SNSには、個人の意見を書き込める場がたくさんある。ルールを決めないと、すぐに誹謗中傷合戦、口喧嘩になる。「誹謗中傷を書き込むのはやめましょう」などといった注意喚起で止まるような性質のものではない。

 柔道の安部詩選手が試合後に号泣した姿を放送するのはよくない、いやオリンピックらしくていいとさっそく盛り上がり、次第に口喧嘩になってきた。自然の流れである。自分の意見を否定したりバカにしたりする相手を直接殴れないから、実際にやらないとしても犯罪行為をにおわせるなど、最大限の悪口を書き込むしかない。相手も対抗してくる。最後はどうなるか想像に難くない。世の中の全ての事柄について一人一人が意見を持ち、SNS上に書き込むので、SNS上での口喧嘩、誹謗中傷合戦の量も膨大となる。

 当然、このままではよくないだろう。SNS上での秩序を維持するためには、お願いや注意などではなく、物理的な対応とその法的保証が必要である。例えば個人が意見を持ち、それを書き込むのは個人のHPやブログ、ツイッターなどに限り、それを読んだ人がコメントできない仕様にする(コメント欄を設けない)。それを読んで賛成できない人、自分の意に反するから不快になる人は黙って退出すればよい。要は、対立する場を作らないことが重要である。だから、運営会社やサーバーの管理者は、誰でもが自由に意見を書き込めるような掲示板は削除し(意見無しの連絡用限定で可)、今後作らないようにする。違反者は、法的に罰することにすればよい。

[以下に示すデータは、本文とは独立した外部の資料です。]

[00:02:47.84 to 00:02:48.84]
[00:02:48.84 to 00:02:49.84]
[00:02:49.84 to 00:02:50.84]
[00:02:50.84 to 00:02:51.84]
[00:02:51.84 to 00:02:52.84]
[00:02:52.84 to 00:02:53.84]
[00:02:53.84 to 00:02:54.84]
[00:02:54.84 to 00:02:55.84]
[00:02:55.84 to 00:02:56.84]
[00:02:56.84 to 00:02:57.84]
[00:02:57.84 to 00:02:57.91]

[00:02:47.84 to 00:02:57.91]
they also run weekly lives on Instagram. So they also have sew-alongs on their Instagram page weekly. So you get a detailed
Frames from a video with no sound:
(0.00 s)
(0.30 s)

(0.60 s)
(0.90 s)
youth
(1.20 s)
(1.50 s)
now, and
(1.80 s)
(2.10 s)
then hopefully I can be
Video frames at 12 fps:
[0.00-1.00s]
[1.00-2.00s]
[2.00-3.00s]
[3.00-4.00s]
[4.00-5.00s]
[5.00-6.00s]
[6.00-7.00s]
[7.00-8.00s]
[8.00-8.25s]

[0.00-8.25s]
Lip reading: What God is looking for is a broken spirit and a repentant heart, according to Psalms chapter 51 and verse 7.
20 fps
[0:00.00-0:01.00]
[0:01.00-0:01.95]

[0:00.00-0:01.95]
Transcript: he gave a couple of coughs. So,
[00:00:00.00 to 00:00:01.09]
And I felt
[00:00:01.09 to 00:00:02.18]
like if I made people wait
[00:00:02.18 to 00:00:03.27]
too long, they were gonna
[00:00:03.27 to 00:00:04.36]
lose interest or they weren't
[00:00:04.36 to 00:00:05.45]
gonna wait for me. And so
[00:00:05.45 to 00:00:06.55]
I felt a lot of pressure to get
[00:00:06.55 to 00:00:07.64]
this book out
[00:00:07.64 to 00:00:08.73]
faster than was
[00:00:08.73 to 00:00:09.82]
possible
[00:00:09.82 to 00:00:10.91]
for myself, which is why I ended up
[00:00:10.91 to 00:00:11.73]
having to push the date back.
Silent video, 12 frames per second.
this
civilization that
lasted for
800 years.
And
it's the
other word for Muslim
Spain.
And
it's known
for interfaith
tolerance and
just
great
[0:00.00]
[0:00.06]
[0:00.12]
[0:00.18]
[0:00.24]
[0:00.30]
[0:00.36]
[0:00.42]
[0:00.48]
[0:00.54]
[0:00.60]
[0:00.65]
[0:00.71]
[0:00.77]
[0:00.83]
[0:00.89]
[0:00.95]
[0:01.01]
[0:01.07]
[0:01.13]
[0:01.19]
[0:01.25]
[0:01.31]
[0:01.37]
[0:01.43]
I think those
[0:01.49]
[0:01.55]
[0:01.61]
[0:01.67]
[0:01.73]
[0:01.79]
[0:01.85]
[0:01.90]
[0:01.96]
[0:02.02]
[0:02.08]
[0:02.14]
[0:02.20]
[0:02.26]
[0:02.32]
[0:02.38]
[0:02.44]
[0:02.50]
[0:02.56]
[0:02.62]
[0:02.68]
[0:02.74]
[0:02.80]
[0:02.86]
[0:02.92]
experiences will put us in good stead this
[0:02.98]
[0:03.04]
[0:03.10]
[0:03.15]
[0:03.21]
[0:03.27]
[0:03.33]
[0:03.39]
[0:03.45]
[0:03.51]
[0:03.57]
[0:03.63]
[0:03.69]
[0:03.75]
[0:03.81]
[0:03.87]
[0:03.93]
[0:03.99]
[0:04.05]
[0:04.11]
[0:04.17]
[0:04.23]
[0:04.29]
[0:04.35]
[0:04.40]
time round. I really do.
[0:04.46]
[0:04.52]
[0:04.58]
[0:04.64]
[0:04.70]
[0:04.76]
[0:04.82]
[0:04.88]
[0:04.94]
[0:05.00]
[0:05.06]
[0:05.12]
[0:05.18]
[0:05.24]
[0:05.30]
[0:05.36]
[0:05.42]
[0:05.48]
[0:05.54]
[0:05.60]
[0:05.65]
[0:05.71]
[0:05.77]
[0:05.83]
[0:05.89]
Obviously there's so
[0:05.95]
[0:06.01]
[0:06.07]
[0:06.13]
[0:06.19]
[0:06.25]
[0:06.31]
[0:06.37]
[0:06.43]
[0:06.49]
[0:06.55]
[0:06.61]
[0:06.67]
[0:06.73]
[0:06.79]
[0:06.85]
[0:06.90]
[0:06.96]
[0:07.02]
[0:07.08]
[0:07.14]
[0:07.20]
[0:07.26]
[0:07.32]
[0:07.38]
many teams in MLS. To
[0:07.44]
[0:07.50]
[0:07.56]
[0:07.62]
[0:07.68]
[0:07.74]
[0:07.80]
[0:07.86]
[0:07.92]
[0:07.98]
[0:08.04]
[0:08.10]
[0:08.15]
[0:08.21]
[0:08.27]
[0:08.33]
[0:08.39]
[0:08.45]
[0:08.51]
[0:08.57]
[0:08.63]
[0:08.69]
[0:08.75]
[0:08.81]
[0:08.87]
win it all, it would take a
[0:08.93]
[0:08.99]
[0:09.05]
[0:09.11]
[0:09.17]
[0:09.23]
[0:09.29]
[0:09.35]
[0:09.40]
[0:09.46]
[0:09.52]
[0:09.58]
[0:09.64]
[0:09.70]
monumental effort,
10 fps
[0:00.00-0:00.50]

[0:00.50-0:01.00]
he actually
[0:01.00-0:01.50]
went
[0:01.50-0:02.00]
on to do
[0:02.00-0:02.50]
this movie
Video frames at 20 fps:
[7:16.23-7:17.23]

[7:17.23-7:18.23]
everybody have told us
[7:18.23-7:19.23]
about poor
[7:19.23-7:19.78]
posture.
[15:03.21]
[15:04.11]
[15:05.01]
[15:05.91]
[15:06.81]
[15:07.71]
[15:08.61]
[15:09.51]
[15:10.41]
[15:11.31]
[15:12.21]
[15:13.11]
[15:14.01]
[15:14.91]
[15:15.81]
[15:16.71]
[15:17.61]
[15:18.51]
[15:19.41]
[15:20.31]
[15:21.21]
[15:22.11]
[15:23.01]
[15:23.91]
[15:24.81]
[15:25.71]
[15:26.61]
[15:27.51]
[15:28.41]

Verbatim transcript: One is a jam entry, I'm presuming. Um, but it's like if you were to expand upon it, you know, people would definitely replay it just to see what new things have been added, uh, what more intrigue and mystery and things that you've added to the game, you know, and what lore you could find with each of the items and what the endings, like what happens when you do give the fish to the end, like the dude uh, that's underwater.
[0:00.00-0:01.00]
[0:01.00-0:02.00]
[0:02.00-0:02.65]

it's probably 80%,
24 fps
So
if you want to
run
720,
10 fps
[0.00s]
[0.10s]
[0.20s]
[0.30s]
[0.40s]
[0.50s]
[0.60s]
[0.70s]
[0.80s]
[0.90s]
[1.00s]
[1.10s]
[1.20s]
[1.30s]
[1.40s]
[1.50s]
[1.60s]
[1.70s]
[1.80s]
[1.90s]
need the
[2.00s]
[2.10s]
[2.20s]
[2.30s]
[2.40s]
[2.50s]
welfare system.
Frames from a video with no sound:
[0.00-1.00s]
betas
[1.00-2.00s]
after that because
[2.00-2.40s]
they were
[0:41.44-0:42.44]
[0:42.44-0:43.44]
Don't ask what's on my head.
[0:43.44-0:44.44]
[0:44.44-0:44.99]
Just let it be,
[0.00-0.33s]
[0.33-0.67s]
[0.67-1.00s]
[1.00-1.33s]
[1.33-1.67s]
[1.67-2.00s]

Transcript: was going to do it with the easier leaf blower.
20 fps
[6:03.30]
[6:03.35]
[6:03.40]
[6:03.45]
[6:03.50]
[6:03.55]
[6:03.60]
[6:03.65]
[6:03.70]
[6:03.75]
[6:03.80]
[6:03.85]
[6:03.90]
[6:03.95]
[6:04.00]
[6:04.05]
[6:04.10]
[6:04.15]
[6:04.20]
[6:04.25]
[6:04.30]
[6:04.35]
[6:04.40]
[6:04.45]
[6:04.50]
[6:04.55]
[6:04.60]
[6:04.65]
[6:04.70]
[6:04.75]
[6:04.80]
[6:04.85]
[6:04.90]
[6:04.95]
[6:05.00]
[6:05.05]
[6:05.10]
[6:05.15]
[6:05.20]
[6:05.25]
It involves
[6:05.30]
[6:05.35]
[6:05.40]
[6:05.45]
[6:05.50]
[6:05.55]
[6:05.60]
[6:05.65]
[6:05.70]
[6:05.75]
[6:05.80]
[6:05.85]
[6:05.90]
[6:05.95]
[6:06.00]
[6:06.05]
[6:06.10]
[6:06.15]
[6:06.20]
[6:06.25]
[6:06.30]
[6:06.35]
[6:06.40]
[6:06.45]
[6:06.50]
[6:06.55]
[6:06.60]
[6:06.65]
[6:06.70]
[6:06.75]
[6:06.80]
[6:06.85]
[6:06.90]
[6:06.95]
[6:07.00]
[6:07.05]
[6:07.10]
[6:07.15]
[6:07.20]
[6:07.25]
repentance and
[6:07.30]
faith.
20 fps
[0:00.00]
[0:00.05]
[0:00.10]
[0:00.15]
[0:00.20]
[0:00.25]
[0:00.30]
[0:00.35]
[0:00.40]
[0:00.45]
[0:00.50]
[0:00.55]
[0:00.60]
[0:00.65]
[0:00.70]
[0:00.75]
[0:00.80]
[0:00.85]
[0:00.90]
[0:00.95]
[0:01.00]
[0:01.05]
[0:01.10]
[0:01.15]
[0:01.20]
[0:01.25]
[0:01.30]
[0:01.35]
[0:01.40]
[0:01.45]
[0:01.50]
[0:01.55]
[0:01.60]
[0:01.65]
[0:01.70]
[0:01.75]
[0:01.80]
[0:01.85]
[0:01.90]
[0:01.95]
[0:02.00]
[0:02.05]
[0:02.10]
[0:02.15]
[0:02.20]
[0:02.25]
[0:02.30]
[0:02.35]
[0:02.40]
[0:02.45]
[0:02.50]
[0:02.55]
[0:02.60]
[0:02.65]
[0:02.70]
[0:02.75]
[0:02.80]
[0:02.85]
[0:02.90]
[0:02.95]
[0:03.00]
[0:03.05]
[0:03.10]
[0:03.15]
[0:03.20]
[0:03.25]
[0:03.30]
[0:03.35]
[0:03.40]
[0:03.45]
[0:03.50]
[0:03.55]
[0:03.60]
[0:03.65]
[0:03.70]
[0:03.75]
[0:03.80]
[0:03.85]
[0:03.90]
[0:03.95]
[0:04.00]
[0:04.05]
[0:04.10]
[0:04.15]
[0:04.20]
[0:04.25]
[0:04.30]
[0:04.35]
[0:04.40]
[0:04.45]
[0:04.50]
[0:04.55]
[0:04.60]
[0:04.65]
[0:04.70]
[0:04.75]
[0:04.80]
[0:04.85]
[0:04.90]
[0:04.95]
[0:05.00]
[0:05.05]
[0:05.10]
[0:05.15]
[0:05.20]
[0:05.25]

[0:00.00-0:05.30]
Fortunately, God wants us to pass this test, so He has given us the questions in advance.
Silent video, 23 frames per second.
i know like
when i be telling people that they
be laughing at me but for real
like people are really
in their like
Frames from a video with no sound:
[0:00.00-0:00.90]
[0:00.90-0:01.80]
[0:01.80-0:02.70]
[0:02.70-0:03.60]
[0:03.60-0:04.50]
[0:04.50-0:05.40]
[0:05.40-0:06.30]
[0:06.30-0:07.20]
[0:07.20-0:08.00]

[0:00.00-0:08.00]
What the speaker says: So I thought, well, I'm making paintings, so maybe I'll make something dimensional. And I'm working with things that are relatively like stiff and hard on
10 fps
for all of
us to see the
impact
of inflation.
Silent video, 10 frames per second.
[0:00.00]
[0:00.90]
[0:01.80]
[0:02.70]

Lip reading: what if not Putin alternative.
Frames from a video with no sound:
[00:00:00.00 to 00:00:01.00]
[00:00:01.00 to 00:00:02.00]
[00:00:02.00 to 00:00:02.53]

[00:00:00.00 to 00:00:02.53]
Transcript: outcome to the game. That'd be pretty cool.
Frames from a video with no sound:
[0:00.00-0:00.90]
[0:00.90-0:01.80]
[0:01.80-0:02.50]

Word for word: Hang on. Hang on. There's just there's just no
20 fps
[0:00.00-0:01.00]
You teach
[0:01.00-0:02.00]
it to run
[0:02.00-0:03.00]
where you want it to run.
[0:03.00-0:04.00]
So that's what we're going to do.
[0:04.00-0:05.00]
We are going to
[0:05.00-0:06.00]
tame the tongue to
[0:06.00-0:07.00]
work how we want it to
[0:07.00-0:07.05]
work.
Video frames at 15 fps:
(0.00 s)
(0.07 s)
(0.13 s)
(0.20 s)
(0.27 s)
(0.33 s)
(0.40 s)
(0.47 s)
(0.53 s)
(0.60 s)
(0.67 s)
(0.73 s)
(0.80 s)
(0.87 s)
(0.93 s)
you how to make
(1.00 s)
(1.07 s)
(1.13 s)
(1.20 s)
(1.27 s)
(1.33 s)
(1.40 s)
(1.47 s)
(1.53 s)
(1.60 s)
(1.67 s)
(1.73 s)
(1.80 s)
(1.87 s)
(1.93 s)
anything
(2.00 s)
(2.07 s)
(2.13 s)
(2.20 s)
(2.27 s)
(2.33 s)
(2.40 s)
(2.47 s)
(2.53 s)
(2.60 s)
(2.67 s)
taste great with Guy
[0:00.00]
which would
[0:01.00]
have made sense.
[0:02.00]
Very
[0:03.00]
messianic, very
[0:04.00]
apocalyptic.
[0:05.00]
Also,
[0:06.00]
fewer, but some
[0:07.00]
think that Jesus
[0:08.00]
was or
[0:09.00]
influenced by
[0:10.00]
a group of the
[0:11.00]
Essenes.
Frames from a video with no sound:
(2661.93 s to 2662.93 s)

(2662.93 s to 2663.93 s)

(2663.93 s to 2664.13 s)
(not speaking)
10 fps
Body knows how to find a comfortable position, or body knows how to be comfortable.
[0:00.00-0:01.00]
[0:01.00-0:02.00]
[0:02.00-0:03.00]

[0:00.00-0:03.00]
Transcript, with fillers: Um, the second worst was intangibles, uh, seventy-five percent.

 また、個人のブログに「このような意見があった」、「情報番組で○○がこのようなことを言っていた」という個人(三流芸能人たちの意見や自称専門家など)の意見の紹介を、ヤフーニュースやネット新聞、ネット雑誌でコメント欄を設けてずっとやっているが、これらがネット上での対立を作り、誹謗中傷合戦に発展するまで煽り続け(紹介し続け)るなど、拡大させる中心的な役割を担っている。したがって、誰かの意見を単に紹介するだけの記事やサイトをネット上にあげることを法的に禁止にする。ネット上にあげた会社や、あがっている記事をすぐ削除しなかったサイトの管理者は、法的に罰することにする。

 まずは上の2つをやってみて、たりない対応を後で付けたしてやっていくことがよいだろう。安部詩選手が泣いた場面を放送したこと1つについても、さっそくネット上ではすでに口喧嘩状態になっている。私の知る限りでは、号泣場面の放映について最初に石原良純氏が情報番組で賛成したことをヤフーニュースが広く紹介し、次にそのまんま東氏が自身のSNSに書いた反対意見をヤフーニュースだったかネット雑誌が紹介して広め、あとは三流芸能人たちが中心となって全員参加のお祭り状態だ。今は、どうでもいいような出来事一つ一つについて、社会(ネット上)がすぐにこうなるようになっている。変える必要があるだろう。ちなみに安部選手の号泣場面の放映は、テレビ局が事実として1回だけ放送すればよく、興味本位であの場面を何度も何度も流す必要はない。自然に流れた涙は、まわりも自然にしておく(いじったり騒いだりせず、そのままにしておく)のがよいのである。

 SNS上ですぐに意見が対立し、誹謗中傷合戦になっていくのは、意見を持つ人や書き込む人、国民に問題があるのではない。それは当然の流れである。問題は、喧嘩の場を設定したり煽ったりする人たちや会社が存在していることである。個人の意見を個人のツール(ブログやツイッター、インスタ等)に書き込むのは自由だが、それをやりあう場(コメント欄や連絡以外の掲示板など)を作ったり、第三者があえて個人のツールから多くの反感を得られるような意見を探し出して広く紹介したりする行為の禁止に向けて、ルール作り(法制化)を早急に行う必要があるだろう。